WHAT TO DO:
For this exercise, transcribe all of the entries exactly.

RECORDS PROVIDED:
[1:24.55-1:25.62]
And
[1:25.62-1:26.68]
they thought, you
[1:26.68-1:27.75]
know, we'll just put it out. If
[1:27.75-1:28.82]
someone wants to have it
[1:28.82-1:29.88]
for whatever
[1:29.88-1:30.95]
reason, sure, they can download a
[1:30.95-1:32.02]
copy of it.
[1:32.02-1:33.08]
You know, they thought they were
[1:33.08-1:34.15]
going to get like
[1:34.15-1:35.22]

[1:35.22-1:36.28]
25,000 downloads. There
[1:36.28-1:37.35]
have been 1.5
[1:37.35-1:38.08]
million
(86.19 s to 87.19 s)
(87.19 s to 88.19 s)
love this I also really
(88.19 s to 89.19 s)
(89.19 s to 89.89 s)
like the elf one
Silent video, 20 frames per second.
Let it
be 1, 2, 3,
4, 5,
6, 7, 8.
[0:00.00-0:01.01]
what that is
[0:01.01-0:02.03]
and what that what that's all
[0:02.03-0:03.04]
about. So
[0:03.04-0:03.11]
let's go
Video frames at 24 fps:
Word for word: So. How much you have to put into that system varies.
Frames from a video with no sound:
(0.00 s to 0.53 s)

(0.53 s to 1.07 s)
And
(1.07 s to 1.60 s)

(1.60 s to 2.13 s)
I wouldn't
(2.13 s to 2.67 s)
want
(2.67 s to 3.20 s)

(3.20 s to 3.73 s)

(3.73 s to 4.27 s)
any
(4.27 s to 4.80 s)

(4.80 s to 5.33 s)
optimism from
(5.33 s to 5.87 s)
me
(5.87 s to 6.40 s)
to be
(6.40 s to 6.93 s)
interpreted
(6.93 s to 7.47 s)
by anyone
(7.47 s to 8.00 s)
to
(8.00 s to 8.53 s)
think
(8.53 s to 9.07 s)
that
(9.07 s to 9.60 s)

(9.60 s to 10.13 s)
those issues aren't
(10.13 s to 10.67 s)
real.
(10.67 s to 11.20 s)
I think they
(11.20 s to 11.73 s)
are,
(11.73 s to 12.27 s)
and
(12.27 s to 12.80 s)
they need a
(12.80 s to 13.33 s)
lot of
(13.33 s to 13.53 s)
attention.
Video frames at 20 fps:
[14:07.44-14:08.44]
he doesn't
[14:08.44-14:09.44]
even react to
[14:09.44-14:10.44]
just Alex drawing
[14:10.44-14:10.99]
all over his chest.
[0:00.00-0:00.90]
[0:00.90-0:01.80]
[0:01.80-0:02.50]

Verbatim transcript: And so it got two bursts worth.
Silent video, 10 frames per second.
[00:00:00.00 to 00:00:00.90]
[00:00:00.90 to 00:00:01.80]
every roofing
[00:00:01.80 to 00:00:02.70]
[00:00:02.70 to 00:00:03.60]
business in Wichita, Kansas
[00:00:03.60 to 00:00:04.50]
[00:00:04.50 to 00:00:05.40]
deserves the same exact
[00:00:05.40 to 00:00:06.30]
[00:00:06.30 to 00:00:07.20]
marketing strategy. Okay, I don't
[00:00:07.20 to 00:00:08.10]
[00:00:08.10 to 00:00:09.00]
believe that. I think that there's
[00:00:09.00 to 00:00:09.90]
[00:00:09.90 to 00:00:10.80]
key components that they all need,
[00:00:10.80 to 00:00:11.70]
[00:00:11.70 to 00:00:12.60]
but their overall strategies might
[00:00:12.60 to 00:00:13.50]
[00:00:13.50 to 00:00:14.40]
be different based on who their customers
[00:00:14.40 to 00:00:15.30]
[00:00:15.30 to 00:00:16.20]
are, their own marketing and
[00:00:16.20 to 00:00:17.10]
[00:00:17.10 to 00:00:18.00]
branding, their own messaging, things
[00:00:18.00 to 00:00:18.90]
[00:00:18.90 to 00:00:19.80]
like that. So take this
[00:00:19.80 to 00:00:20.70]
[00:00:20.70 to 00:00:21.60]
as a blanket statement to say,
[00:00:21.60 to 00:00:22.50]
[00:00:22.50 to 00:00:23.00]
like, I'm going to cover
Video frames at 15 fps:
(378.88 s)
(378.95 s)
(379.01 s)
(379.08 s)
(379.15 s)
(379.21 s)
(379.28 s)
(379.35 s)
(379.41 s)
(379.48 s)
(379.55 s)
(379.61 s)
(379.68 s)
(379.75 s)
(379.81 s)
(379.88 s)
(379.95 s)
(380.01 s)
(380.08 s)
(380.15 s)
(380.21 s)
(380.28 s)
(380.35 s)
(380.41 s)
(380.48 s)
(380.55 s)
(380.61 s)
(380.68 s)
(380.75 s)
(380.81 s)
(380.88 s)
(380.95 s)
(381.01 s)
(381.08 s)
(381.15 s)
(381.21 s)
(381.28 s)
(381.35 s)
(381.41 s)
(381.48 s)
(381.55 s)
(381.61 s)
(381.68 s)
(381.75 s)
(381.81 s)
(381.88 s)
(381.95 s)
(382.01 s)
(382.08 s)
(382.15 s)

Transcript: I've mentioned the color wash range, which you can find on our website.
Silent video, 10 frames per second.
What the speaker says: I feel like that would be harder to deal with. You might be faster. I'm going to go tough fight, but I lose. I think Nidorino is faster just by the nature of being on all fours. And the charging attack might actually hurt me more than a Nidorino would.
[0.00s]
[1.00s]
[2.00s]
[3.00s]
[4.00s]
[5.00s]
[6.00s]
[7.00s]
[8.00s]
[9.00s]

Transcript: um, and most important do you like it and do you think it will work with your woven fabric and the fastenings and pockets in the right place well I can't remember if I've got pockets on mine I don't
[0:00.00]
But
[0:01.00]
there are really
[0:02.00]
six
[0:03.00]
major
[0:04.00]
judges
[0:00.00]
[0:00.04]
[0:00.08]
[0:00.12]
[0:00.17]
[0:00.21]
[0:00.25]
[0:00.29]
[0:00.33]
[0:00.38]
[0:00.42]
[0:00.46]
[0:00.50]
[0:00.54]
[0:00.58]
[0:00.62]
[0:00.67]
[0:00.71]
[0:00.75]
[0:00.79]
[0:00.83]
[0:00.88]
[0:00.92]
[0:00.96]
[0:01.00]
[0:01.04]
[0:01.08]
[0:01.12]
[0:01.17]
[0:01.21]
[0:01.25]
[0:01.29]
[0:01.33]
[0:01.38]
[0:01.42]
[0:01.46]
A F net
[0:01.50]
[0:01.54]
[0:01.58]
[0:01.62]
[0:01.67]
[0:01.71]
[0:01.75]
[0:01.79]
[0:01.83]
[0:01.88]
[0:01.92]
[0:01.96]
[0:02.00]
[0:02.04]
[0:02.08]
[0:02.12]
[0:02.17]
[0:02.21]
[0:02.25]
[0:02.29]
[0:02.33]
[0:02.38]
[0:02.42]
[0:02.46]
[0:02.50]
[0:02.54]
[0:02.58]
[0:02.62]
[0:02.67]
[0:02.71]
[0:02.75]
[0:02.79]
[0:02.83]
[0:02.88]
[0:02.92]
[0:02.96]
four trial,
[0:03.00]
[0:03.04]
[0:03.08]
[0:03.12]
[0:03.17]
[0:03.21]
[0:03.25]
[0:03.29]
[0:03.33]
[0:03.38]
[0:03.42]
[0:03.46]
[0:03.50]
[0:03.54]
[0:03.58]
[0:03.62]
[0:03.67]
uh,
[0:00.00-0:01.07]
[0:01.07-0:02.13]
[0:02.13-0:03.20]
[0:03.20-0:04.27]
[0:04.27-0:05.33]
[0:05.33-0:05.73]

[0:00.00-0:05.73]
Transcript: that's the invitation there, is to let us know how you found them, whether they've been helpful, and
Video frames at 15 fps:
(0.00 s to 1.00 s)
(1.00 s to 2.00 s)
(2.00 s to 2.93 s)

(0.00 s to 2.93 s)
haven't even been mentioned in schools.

ANSWER AREA:
[1:24.55-1:25.62]
And
[1:25.62-1:26.68]
they thought, you
[1:26.68-1:27.75]
know, we'll just put it out. If
[1:27.75-1:28.82]
someone wants to have it
[1:28.82-1:29.88]
for whatever
[1:29.88-1:30.95]
reason, sure, they can download a
[1:30.95-1:32.02]
copy of it.
[1:32.02-1:33.08]
You know, they thought they were
[1:33.08-1:34.15]
going to get like
[1:34.15-1:35.22]

[1:35.22-1:36.28]
25,000 downloads. There
[1:36.28-1:37.35]
have been 1.5
[1:37.35-1:38.08]
million
(86.19 s to 87.19 s)
(87.19 s to 88.19 s)
love this I also really
(88.19 s to 89.19 s)
(89.19 s to 89.89 s)
like the elf one
Silent video, 20 frames per second.
Let it
be 1, 2, 3,
4, 5,
6, 7, 8.
[0:00.00-0:01.01]
what that is
[0:01.01-0:02.03]
and what that what that's all
[0:02.03-0:03.04]
about. So
[0:03.04-0:03.11]
let's go
Video frames at 24 fps:
Word for word: So. How much you have to put into that system varies.
Frames from a video with no sound:
(0.00 s to 0.53 s)

(0.53 s to 1.07 s)
And
(1.07 s to 1.60 s)

(1.60 s to 2.13 s)
I wouldn't
(2.13 s to 2.67 s)
want
(2.67 s to 3.20 s)

(3.20 s to 3.73 s)

(3.73 s to 4.27 s)
any
(4.27 s to 4.80 s)

(4.80 s to 5.33 s)
optimism from
(5.33 s to 5.87 s)
me
(5.87 s to 6.40 s)
to be
(6.40 s to 6.93 s)
interpreted
(6.93 s to 7.47 s)
by anyone
(7.47 s to 8.00 s)
to
(8.00 s to 8.53 s)
think
(8.53 s to 9.07 s)
that
(9.07 s to 9.60 s)

(9.60 s to 10.13 s)
those issues aren't
(10.13 s to 10.67 s)
real.
(10.67 s to 11.20 s)
I think they
(11.20 s to 11.73 s)
are,
(11.73 s to 12.27 s)
and
(12.27 s to 12.80 s)
they need a
(12.80 s to 13.33 s)
lot of
(13.33 s to 13.53 s)
attention.
Video frames at 20 fps:
[14:07.44-14:08.44]
he doesn't
[14:08.44-14:09.44]
even react to
[14:09.44-14:10.44]
just Alex drawing
[14:10.44-14:10.99]
all over his chest.
[0:00.00-0:00.90]
[0:00.90-0:01.80]
[0:01.80-0:02.50]

Verbatim transcript: And so it got two bursts worth.
Silent video, 10 frames per second.
[00:00:00.00 to 00:00:00.90]
[00:00:00.90 to 00:00:01.80]
every roofing
[00:00:01.80 to 00:00:02.70]
[00:00:02.70 to 00:00:03.60]
business in Wichita, Kansas
[00:00:03.60 to 00:00:04.50]
[00:00:04.50 to 00:00:05.40]
deserves the same exact
[00:00:05.40 to 00:00:06.30]
[00:00:06.30 to 00:00:07.20]
marketing strategy. Okay, I don't
[00:00:07.20 to 00:00:08.10]
[00:00:08.10 to 00:00:09.00]
believe that. I think that there's
[00:00:09.00 to 00:00:09.90]
[00:00:09.90 to 00:00:10.80]
key components that they all need,
[00:00:10.80 to 00:00:11.70]
[00:00:11.70 to 00:00:12.60]
but their overall strategies might
[00:00:12.60 to 00:00:13.50]
[00:00:13.50 to 00:00:14.40]
be different based on who their customers
[00:00:14.40 to 00:00:15.30]
[00:00:15.30 to 00:00:16.20]
are, their own marketing and
[00:00:16.20 to 00:00:17.10]
[00:00:17.10 to 00:00:18.00]
branding, their own messaging, things
[00:00:18.00 to 00:00:18.90]
[00:00:18.90 to 00:00:19.80]
like that. So take this
[00:00:19.80 to 00:00:20.70]
[00:00:20.70 to 00:00:21.60]
as a blanket statement to say,
[00:00:21.60 to 00:00:22.50]
[00:00:22.50 to 00:00:23.00]
like, I'm going to cover
Video frames at 15 fps:
(378.88 s)
(378.95 s)
(379.01 s)
(379.08 s)
(379.15 s)
(379.21 s)
(379.28 s)
(379.35 s)
(379.41 s)
(379.48 s)
(379.55 s)
(379.61 s)
(379.68 s)
(379.75 s)
(379.81 s)
(379.88 s)
(379.95 s)
(380.01 s)
(380.08 s)
(380.15 s)
(380.21 s)
(380.28 s)
(380.35 s)
(380.41 s)
(380.48 s)
(380.55 s)
(380.61 s)
(380.68 s)
(380.75 s)
(380.81 s)
(380.88 s)
(380.95 s)
(381.01 s)
(381.08 s)
(381.15 s)
(381.21 s)
(381.28 s)
(381.35 s)
(381.41 s)
(381.48 s)
(381.55 s)
(381.61 s)
(381.68 s)
(381.75 s)
(381.81 s)
(381.88 s)
(381.95 s)
(382.01 s)
(382.08 s)
(382.15 s)

Transcript: I've mentioned the color wash range, which you can find on our website.
Silent video, 10 frames per second.
What the speaker says: I feel like that would be harder to deal with. You might be faster. I'm going to go tough fight, but I lose. I think Nidorino is faster just by the nature of being on all fours. And the charging attack might actually hurt me more than a Nidorino would.
[0.00s]
[1.00s]
[2.00s]
[3.00s]
[4.00s]
[5.00s]
[6.00s]
[7.00s]
[8.00s]
[9.00s]

Transcript: um, and most important do you like it and do you think it will work with your woven fabric and the fastenings and pockets in the right place well I can't remember if I've got pockets on mine I don't
[0:00.00]
But
[0:01.00]
there are really
[0:02.00]
six
[0:03.00]
major
[0:04.00]
judges
[0:00.00]
[0:00.04]
[0:00.08]
[0:00.12]
[0:00.17]
[0:00.21]
[0:00.25]
[0:00.29]
[0:00.33]
[0:00.38]
[0:00.42]
[0:00.46]
[0:00.50]
[0:00.54]
[0:00.58]
[0:00.62]
[0:00.67]
[0:00.71]
[0:00.75]
[0:00.79]
[0:00.83]
[0:00.88]
[0:00.92]
[0:00.96]
[0:01.00]
[0:01.04]
[0:01.08]
[0:01.12]
[0:01.17]
[0:01.21]
[0:01.25]
[0:01.29]
[0:01.33]
[0:01.38]
[0:01.42]
[0:01.46]
A F net
[0:01.50]
[0:01.54]
[0:01.58]
[0:01.62]
[0:01.67]
[0:01.71]
[0:01.75]
[0:01.79]
[0:01.83]
[0:01.88]
[0:01.92]
[0:01.96]
[0:02.00]
[0:02.04]
[0:02.08]
[0:02.12]
[0:02.17]
[0:02.21]
[0:02.25]
[0:02.29]
[0:02.33]
[0:02.38]
[0:02.42]
[0:02.46]
[0:02.50]
[0:02.54]
[0:02.58]
[0:02.62]
[0:02.67]
[0:02.71]
[0:02.75]
[0:02.79]
[0:02.83]
[0:02.88]
[0:02.92]
[0:02.96]
four trial,
[0:03.00]
[0:03.04]
[0:03.08]
[0:03.12]
[0:03.17]
[0:03.21]
[0:03.25]
[0:03.29]
[0:03.33]
[0:03.38]
[0:03.42]
[0:03.46]
[0:03.50]
[0:03.54]
[0:03.58]
[0:03.62]
[0:03.67]
uh,
[0:00.00-0:01.07]
[0:01.07-0:02.13]
[0:02.13-0:03.20]
[0:03.20-0:04.27]
[0:04.27-0:05.33]
[0:05.33-0:05.73]

[0:00.00-0:05.73]
Transcript: that's the invitation there, is to let us know how you found them, whether they've been helpful, and
Video frames at 15 fps:
(0.00 s to 1.00 s)
(1.00 s to 2.00 s)
(2.00 s to 2.93 s)

(0.00 s to 2.93 s)
haven't even been mentioned in schools.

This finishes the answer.